Capitol Watch: A gloomy end to the 2014 Kansas legislative session
The 2014 Kansas legislative session began with craziness and careened toward adjournment this week against a backdrop of ominous financial news.
Along the way there were a few steps forward, some disasters averted, but a good amount of damage done.
Legislative leaders spent the first few weeks shelving bills that subjected the state to widespread ridicule. Among other things, they involved surrogate parenting, spanking and an attack on fluoridated water. We’ll refrain from a rehash of the embarrassing details.
Lawmakers did find time to focus on a couple of constructive measures:
• They passed a limited mandate requiring health insurers to pay for behavioral therapy sessions for some children with autism.
• They approved a bill making public the evidence that law enforcement uses to charge people with crimes or obtain search warrants. Kansas is the only state to conceal that information.
And the Legislature thankfully rejected some horrible ideas:
• A bill allowing Kansans to deny services to same-sex couples in the name of “religious freedom” passed the House but was denied a hearing in the Senate, though not before it became national news.
• A ridiculous proposal to grant a property tax break to gyms and health clubs was resurrected several times but finally put to rest on Friday.
• In a particularly gratifying move, the Legislature rebuffed a push by the conservative group Americans for Prosperity and others to repeal a state standard that utility companies must obtain 20 percent of their power from renewable sources by 2020.
But the bright spots of the session, and even the near misses, pale in comparison to some troubling bills passed by the Legislature and already signed by Gov. Sam Brownback.
• Lawmakers created new problems without solving old ones in a massive bill hastily passed to comply with a Kansas Supreme Court order to correct funding inequities among school districts. They took money from schools that serve at-risk students; forfeited future tax revenues so that corporations can provide scholarship funds for certain students to attend private schools; and wiped out due process for teachers.
• The Legislature again refused to make health care available to nearly 100,000 working Kansans by expanding Medicaid. In fact, lawmakers took a step to make expansion more difficult in the future. And they passed a bill enabling Kansas to potentially disassociate itself from federal health care programs and regulations, assuming Congress would agree to simply give the state money and let it run its own show. Given the ups and downs of the state’s KanCare program, that’s an alarming prospect.
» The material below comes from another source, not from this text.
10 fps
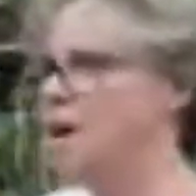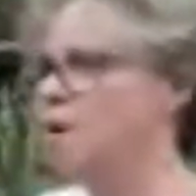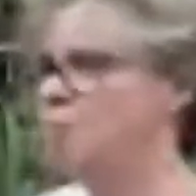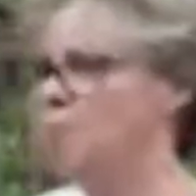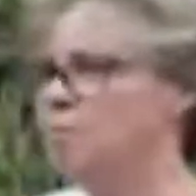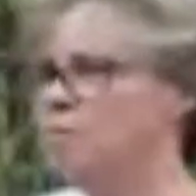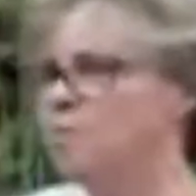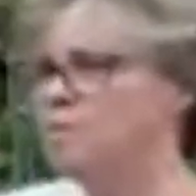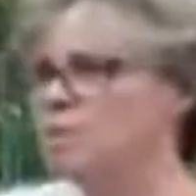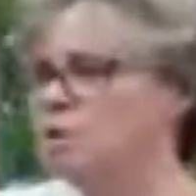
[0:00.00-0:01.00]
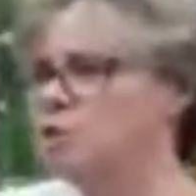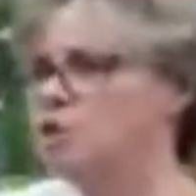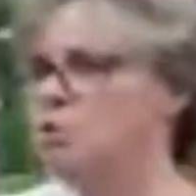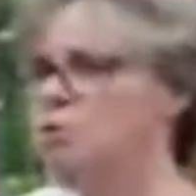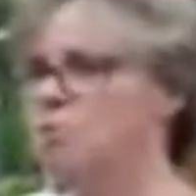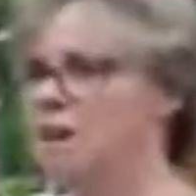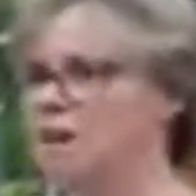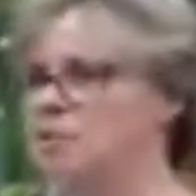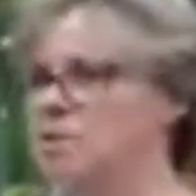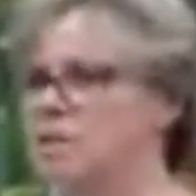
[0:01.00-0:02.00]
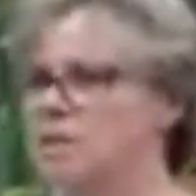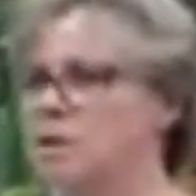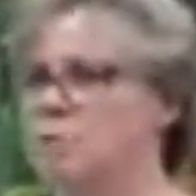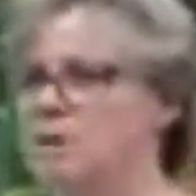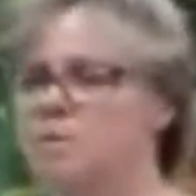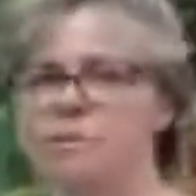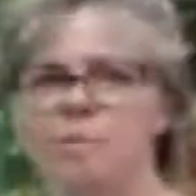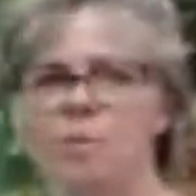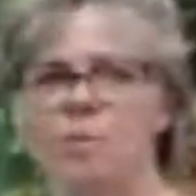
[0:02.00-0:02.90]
on two boundaries. So we've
• Legislators stripped local governments of any authority to respond to needs in their communities and regulate firearms. Weapons can now be carried openly throughout the state.
The session had a surreal tone, as many legislators chose to ignore the elephant in the statehouse — the fact that Kansas is broke. Its budget is only balanced by drawing down reserves.
That message was driven home this week as new figures showed state revenues fell $92.8 million short of projections for April. Fooling almost no one, the Brownback administration blamed the problem on President Barack Obama’s tax policies.
The next day, Moody’s Investors Service lowered the state’s credit rating a notch. It cited “Kansas’ relatively sluggish recovery,” unwise forays into the designated highway fund to balance the budget, an underfunded retirement system, and Brownback’s income tax cuts as reasons for the downgrade.
The fiscal news out of Kansas was so bad that Republican lawmakers in Missouri had to adjust their messaging.
For a couple of years they have insisted that Kansas’ severe income tax cuts will put Missouri in an uncompetitive position. The Missouri legislature has passed a bill phasing in tax cuts that eventually could cost the state at least $600 million a year. If courts would agree with Gov. Jay Nixon’s contention that the bill contains a major drafting error, the cost could be in the billions.
By the end of this week, Missouri lawmakers were saying that Kansas cut its taxes too quickly and sharply, but their bill is wiser.
All of it is nonsense. Growth in the 21st century economy relies on educated workforces, strong schools and universities, and sound roads and other infrastructure. That doesn’t happen with speculative tax cuts. Nixon has vetoed the Missouri bill, and lawmakers should sustain his veto.
As for Kansas, an end to a legislative session usually brings relief — for lawmakers and citizens. But Kansas’ 2014 session is closing with a growing sense of foreboding.